RECORDED DATA:

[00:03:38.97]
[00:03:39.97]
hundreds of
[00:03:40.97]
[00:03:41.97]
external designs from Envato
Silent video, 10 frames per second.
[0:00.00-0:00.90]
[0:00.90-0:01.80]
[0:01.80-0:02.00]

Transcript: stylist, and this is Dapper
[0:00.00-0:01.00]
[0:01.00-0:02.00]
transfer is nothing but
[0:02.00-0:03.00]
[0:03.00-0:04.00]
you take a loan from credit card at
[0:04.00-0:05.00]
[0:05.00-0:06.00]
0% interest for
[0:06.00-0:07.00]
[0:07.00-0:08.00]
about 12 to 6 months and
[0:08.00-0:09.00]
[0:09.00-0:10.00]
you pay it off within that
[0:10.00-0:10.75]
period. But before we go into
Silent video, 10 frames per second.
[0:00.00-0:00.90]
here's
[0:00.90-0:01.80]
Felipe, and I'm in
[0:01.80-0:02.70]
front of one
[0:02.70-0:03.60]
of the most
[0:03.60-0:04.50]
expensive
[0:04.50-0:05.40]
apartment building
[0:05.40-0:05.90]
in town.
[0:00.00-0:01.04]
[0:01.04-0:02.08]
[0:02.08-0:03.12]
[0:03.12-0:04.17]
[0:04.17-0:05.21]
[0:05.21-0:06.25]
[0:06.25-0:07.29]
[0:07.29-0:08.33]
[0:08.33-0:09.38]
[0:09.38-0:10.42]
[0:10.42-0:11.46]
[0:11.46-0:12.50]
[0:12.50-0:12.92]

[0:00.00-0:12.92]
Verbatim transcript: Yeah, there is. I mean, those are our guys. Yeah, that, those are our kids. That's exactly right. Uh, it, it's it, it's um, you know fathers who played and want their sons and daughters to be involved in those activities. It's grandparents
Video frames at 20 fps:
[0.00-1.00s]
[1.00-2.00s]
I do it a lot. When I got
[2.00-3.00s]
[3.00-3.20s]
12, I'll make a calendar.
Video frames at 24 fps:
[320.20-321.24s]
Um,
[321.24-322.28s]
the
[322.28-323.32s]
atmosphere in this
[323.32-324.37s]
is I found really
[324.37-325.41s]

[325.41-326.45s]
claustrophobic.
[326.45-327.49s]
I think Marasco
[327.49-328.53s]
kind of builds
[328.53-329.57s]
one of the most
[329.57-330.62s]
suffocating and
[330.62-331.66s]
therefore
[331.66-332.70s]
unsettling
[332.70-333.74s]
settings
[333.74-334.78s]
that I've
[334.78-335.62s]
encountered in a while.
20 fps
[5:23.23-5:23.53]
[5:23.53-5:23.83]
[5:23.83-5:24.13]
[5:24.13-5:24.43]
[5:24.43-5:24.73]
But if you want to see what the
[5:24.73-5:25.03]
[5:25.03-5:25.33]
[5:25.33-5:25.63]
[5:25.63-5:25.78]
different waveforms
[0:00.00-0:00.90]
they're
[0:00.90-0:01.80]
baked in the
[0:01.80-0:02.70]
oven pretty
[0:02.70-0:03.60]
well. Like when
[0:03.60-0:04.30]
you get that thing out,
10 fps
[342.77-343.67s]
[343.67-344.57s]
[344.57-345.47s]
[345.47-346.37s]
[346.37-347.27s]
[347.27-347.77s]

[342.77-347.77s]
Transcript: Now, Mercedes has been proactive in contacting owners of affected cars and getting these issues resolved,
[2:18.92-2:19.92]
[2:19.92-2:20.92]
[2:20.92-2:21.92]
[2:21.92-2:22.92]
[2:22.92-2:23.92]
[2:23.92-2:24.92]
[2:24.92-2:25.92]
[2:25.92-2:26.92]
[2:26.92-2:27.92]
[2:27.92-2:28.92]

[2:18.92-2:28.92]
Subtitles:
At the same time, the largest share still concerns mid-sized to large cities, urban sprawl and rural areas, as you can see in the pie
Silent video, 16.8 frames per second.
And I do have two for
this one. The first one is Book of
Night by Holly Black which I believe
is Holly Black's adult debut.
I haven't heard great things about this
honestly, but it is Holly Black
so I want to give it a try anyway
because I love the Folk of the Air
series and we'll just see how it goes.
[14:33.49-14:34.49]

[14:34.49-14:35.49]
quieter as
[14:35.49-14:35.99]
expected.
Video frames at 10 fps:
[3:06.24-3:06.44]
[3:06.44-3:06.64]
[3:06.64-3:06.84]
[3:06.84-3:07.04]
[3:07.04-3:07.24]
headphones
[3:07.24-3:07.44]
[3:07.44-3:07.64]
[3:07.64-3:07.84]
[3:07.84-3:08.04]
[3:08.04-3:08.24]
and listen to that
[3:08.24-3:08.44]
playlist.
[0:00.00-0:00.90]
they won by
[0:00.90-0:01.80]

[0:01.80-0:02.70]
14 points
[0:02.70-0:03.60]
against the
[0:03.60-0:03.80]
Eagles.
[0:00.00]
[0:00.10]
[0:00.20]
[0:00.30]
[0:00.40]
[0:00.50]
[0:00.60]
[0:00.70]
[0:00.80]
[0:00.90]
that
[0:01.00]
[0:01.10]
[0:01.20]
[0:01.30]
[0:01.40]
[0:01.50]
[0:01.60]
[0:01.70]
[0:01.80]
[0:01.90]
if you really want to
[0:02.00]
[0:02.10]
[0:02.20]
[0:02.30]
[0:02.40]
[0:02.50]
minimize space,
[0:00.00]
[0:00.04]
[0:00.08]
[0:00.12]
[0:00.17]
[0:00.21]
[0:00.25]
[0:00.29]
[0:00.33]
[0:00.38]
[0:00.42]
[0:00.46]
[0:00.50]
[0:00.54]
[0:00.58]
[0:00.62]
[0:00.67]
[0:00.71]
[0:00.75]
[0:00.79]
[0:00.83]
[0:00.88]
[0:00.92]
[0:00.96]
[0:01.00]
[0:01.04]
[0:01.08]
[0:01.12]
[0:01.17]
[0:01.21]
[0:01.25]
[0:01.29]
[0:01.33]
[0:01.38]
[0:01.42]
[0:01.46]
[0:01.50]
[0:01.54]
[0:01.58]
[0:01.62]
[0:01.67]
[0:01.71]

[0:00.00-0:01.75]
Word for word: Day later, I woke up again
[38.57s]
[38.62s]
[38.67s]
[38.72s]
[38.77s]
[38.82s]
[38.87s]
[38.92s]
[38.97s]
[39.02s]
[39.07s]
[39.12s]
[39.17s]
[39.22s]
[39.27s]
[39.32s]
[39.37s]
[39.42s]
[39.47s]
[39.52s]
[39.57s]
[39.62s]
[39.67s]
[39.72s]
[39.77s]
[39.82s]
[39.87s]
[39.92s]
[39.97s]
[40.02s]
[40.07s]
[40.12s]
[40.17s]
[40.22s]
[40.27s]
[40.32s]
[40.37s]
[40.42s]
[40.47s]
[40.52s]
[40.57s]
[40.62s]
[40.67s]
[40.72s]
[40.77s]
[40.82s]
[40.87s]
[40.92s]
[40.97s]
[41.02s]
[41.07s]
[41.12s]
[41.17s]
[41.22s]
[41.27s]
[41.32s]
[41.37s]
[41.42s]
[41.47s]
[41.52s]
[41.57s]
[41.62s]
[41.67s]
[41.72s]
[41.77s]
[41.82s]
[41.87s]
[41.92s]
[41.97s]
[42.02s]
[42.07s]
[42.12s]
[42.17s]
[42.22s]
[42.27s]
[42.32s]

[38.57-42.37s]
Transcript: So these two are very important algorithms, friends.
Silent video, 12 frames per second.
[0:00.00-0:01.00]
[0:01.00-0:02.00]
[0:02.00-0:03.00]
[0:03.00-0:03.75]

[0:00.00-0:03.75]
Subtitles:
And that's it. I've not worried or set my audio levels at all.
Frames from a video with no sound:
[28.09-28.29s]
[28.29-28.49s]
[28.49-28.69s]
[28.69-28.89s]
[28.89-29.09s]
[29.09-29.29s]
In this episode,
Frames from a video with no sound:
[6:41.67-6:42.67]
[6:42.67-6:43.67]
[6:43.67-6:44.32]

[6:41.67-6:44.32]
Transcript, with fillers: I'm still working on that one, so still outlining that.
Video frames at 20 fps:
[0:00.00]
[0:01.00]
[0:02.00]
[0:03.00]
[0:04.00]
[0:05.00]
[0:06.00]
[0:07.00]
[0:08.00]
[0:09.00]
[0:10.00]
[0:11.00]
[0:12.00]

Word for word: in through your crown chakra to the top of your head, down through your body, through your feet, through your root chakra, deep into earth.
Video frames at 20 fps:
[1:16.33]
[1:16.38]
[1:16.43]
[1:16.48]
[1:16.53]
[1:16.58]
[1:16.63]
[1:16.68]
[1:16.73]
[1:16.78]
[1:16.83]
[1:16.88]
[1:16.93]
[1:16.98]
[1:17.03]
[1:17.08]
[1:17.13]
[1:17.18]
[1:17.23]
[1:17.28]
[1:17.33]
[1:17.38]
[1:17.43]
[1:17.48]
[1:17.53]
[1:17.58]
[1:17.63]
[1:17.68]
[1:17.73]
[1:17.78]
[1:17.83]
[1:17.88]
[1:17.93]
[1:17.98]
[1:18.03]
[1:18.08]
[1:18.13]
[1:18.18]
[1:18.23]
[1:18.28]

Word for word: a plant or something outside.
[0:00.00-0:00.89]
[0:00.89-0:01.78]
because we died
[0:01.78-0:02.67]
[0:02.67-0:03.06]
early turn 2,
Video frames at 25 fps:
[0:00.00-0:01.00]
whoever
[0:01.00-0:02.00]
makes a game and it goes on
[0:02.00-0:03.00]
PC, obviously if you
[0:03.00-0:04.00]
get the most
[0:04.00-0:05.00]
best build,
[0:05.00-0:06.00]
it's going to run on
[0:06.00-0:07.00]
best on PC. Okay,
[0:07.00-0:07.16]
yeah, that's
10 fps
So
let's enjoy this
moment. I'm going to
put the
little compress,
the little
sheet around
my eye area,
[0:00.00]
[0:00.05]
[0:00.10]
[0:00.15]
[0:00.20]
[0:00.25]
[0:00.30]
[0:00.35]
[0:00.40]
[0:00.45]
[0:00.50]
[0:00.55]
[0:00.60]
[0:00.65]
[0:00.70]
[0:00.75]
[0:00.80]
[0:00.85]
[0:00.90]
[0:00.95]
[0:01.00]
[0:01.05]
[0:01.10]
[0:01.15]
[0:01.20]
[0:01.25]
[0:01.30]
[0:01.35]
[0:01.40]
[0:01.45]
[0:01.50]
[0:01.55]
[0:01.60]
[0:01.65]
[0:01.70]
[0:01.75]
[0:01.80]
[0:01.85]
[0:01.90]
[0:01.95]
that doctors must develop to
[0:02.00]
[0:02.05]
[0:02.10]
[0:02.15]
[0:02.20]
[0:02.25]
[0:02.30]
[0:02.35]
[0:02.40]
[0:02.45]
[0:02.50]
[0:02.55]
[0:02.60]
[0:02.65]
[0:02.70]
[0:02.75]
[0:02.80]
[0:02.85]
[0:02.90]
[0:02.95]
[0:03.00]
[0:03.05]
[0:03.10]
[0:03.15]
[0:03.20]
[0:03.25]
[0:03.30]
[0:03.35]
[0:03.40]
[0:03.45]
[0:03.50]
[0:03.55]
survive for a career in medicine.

WHAT TO WORK ON: Going down the listing above, begin printing at the line with "[5:25.03-5:25.33]" and finish with the line with "[3:06.64-3:06.84]", exactly as they appear.

PROBLEM SOLUTION:
[5:25.03-5:25.33]
[5:25.33-5:25.63]
[5:25.63-5:25.78]
different waveforms
[0:00.00-0:00.90]
they're
[0:00.90-0:01.80]
baked in the
[0:01.80-0:02.70]
oven pretty
[0:02.70-0:03.60]
well. Like when
[0:03.60-0:04.30]
you get that thing out,
10 fps
[342.77-343.67s]
[343.67-344.57s]
[344.57-345.47s]
[345.47-346.37s]
[346.37-347.27s]
[347.27-347.77s]

[342.77-347.77s]
Transcript: Now, Mercedes has been proactive in contacting owners of affected cars and getting these issues resolved,
[2:18.92-2:19.92]
[2:19.92-2:20.92]
[2:20.92-2:21.92]
[2:21.92-2:22.92]
[2:22.92-2:23.92]
[2:23.92-2:24.92]
[2:24.92-2:25.92]
[2:25.92-2:26.92]
[2:26.92-2:27.92]
[2:27.92-2:28.92]

[2:18.92-2:28.92]
Subtitles:
At the same time, the largest share still concerns mid-sized to large cities, urban sprawl and rural areas, as you can see in the pie
Silent video, 16.8 frames per second.
And I do have two for
this one. The first one is Book of
Night by Holly Black which I believe
is Holly Black's adult debut.
I haven't heard great things about this
honestly, but it is Holly Black
so I want to give it a try anyway
because I love the Folk of the Air
series and we'll just see how it goes.
[14:33.49-14:34.49]

[14:34.49-14:35.49]
quieter as
[14:35.49-14:35.99]
expected.
Video frames at 10 fps:
[3:06.24-3:06.44]
[3:06.44-3:06.64]
[3:06.64-3:06.84]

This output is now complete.